It was a joke, but I actually didn’t know that ‘raw materials’ was supposed to mean ‘thing.’ I think this is not at all a clear use of terms. Do you disagree?
As a slogan “The thing precedes the concept” sounds a lot better than “Any number of things precede the concept that combines them”. But the latter is more accurate to my position. I do have some doubts about even this slogan, as I think I’ve said. It’s possible enough that we are born with certain latent ideas, or certain mental structures (almost categories) that are preconditions to forming ideas.

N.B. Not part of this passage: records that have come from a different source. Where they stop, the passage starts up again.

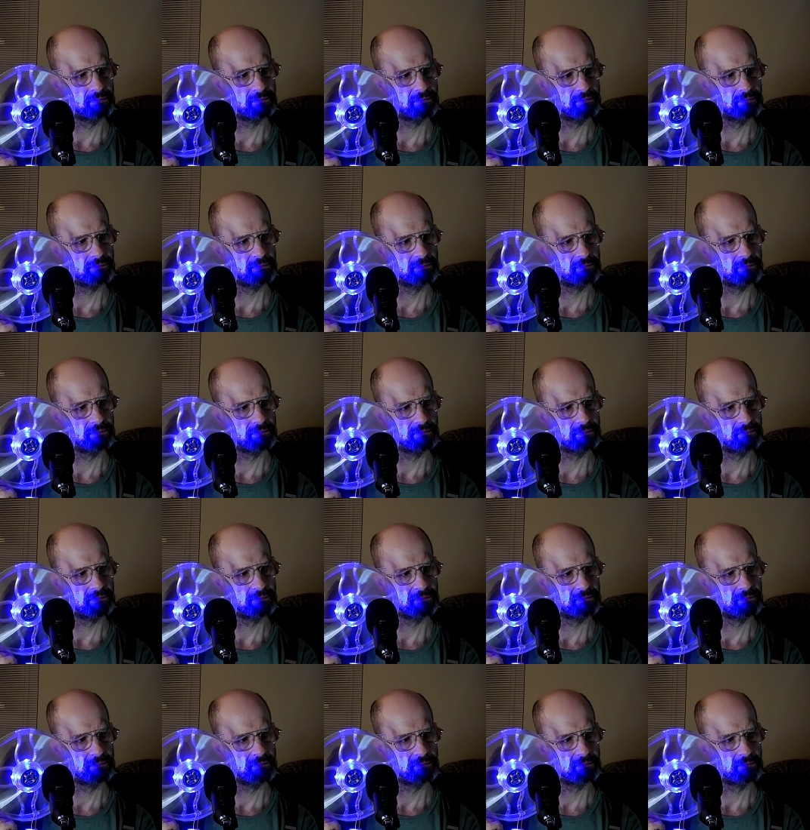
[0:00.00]

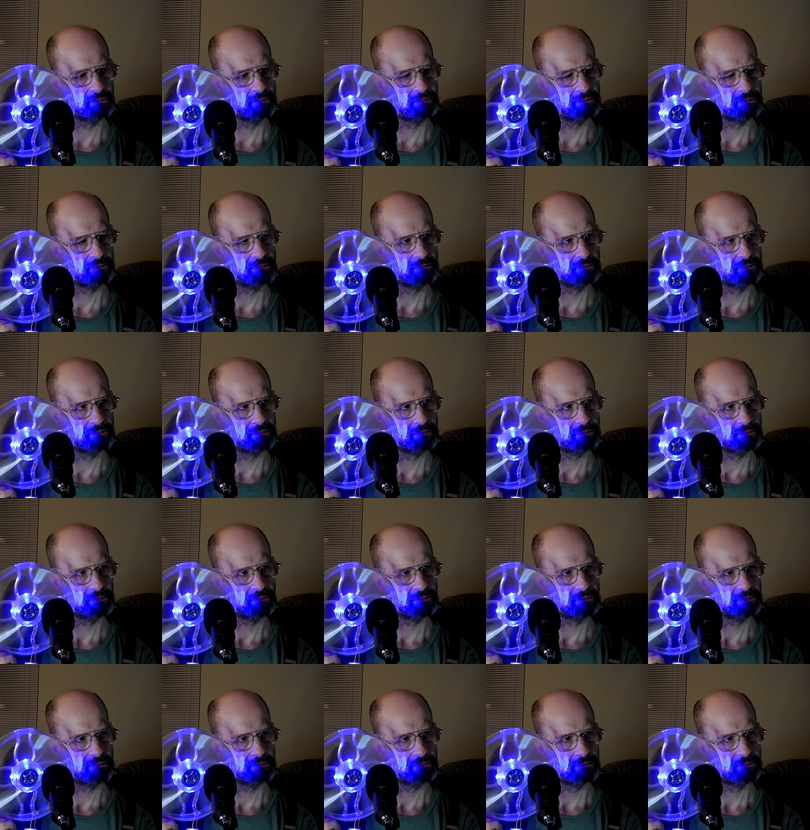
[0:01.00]

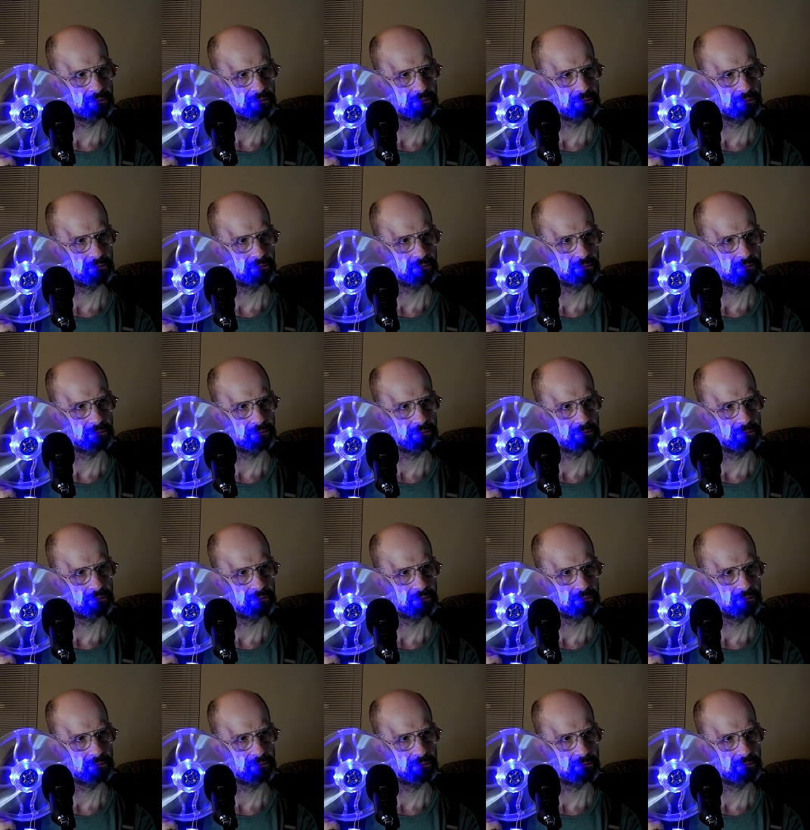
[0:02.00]
Nothing is said.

In a sense, they do exist.
I don’t dispute that concepts have a kind of existence. Otherwise, we could not talk about
them.
But let’s not dwell on that; you’re missing what I suspect is the more important question: The notion of ‘derived from raw unicorn materials’ is derived from what ‘raw materials’?
Well, “materials” is a fully empirical notion, I would expect; we notice things being made of other things, so we construct concepts that are made of other concepts. We are mimicking the world. Of course, you may then ask from what raw materials I derive the idea of “being made from other things”. This is something like the question of epistemically basic beliefs. Where does the series of questions end? Nowhere, it appears, and yet it must end.
But what’s the point to the questioning? Is a series of questions really to be taken as a refutation of empiricism? Is that your goal? If so, I think it’s an unachievable goal.
Going back to our unicorn, I suspect that “derivation” isn’t fully acquired from the world, but based on some sort of conditional category that human beings are “born with” – this is, I take it, what Kant was getting at.
I disagree. I suppose I must ask what you mean by ‘informative.’
To be informative, a definition must tell me something I don’t know. Thus, informative definitions always start from finger-pointing (*that *thing over there), and then tell us something we didn’t know about the thing. Saying that a “thing” is self-identical was already presupposed by the usage of the word “thing”.
One bit of puzzlement: wouldn’t I learn something about unicorns, if I looked “unicorn” up in an encyclopedia? Yes, it seems, I would. But how can you “point” to a unicorn? Easy. You point to the (cultural/linguistic) concept, which has a kind of existence. Then you can learn things about that.
How do we manage to point to the right concept? This is a DEEP question, perhaps the deepest question in linguistic philosophy.
But what, pray tell, does all this have to do with the ontological argument?